RECORD EXCERPTS section start
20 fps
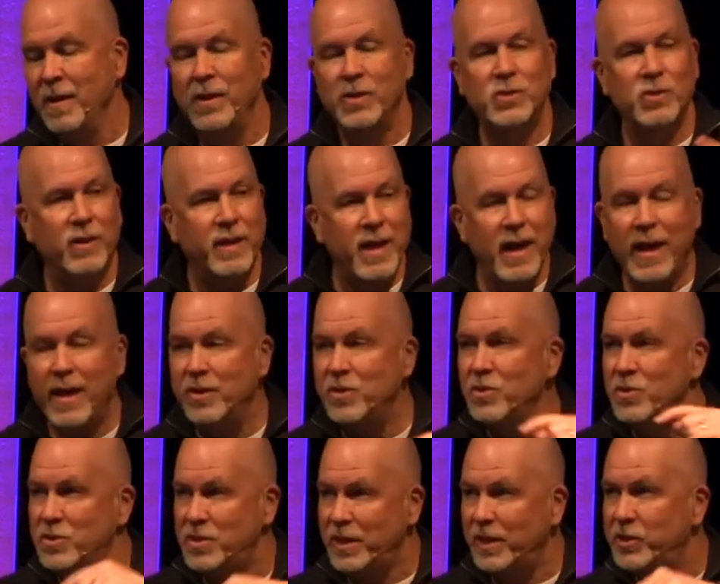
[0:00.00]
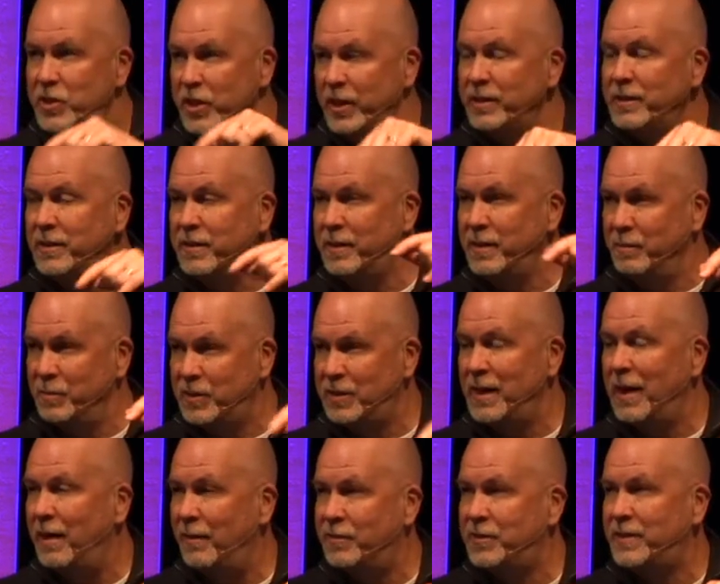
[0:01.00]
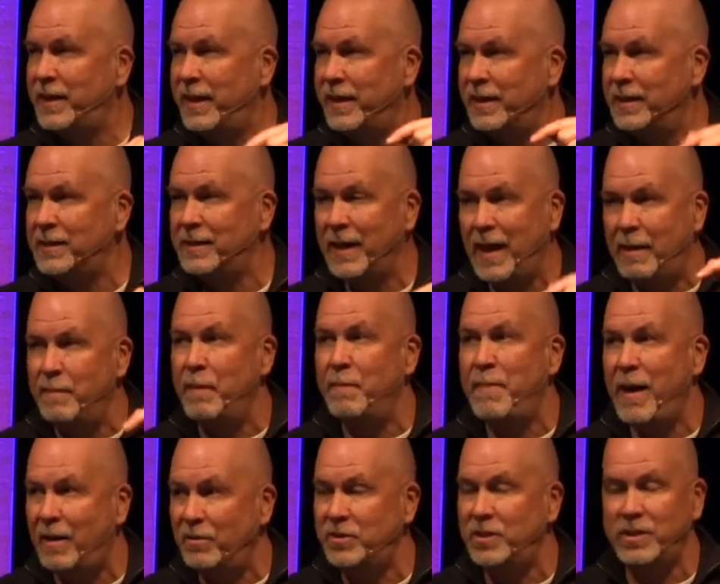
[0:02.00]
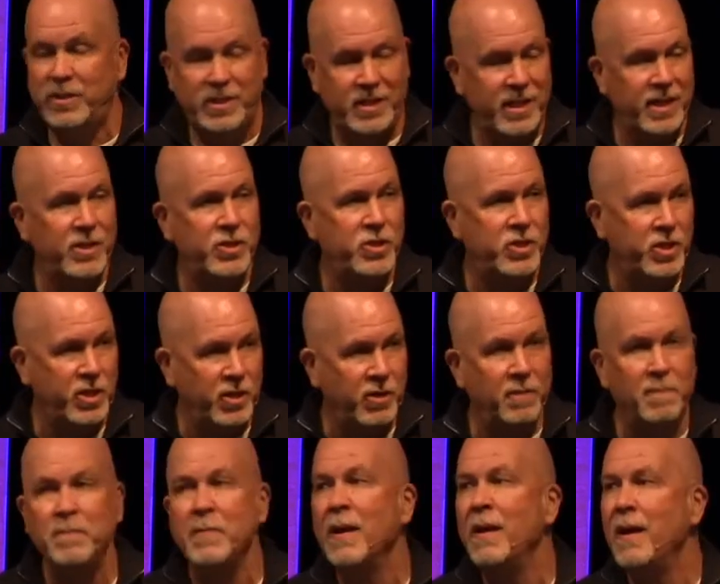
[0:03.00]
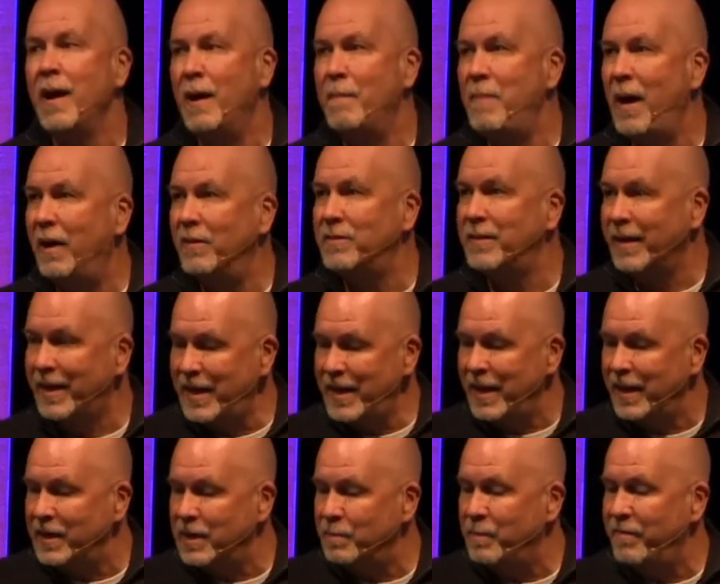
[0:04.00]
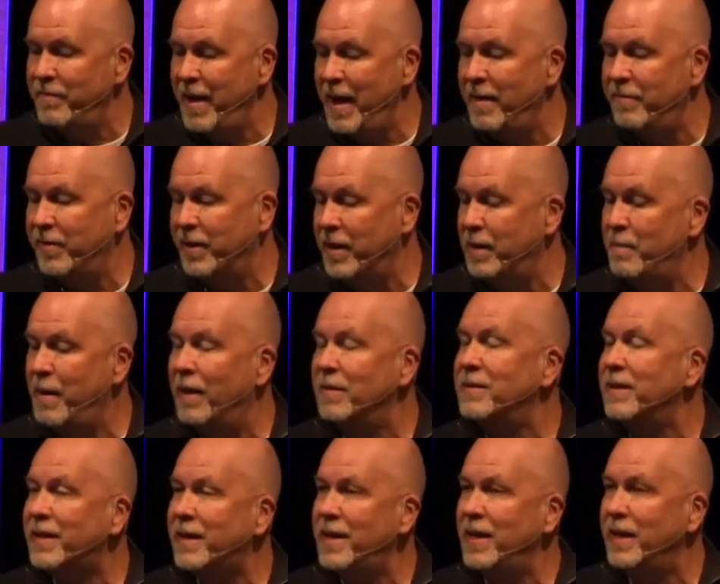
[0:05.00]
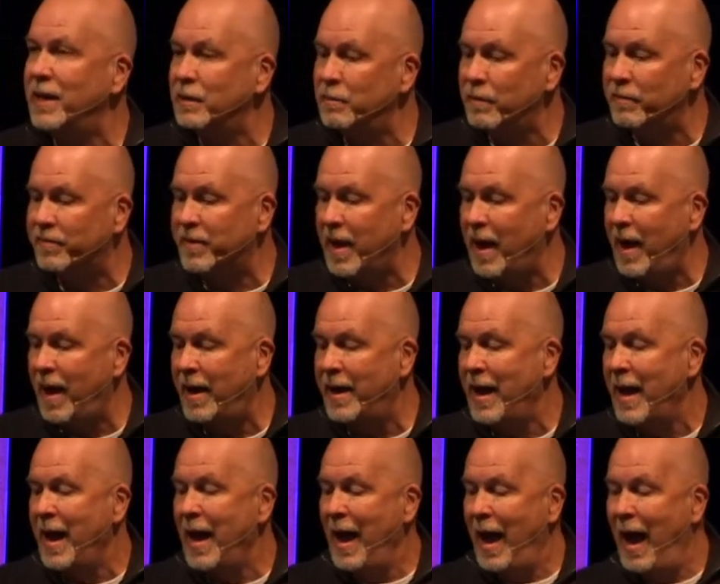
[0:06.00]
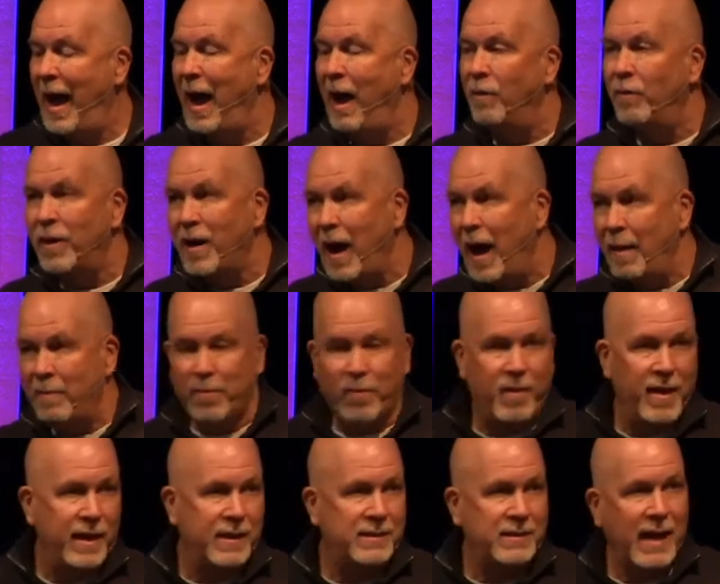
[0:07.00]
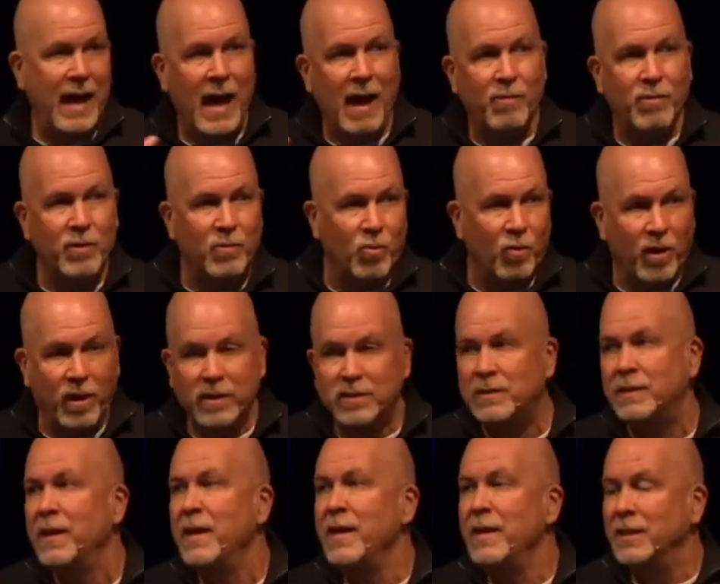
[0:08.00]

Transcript: So again, you see Jesus himself saying, Listen, I'm about to teach you about the kingdom of heaven, about the kingdom of God, how it operates, how it works.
RECORD EXCERPTS section end
TASK DIRECTIONS: Leave out all images, then reproduce the entries above exactly.

OUTPUT OF THE EXERCISE:
20 fps
[0:00.00]
[0:01.00]
[0:02.00]
[0:03.00]
[0:04.00]
[0:05.00]
[0:06.00]
[0:07.00]
[0:08.00]

Transcript: So again, you see Jesus himself saying, Listen, I'm about to teach you about the kingdom of heaven, about the kingdom of God, how it operates, how it works.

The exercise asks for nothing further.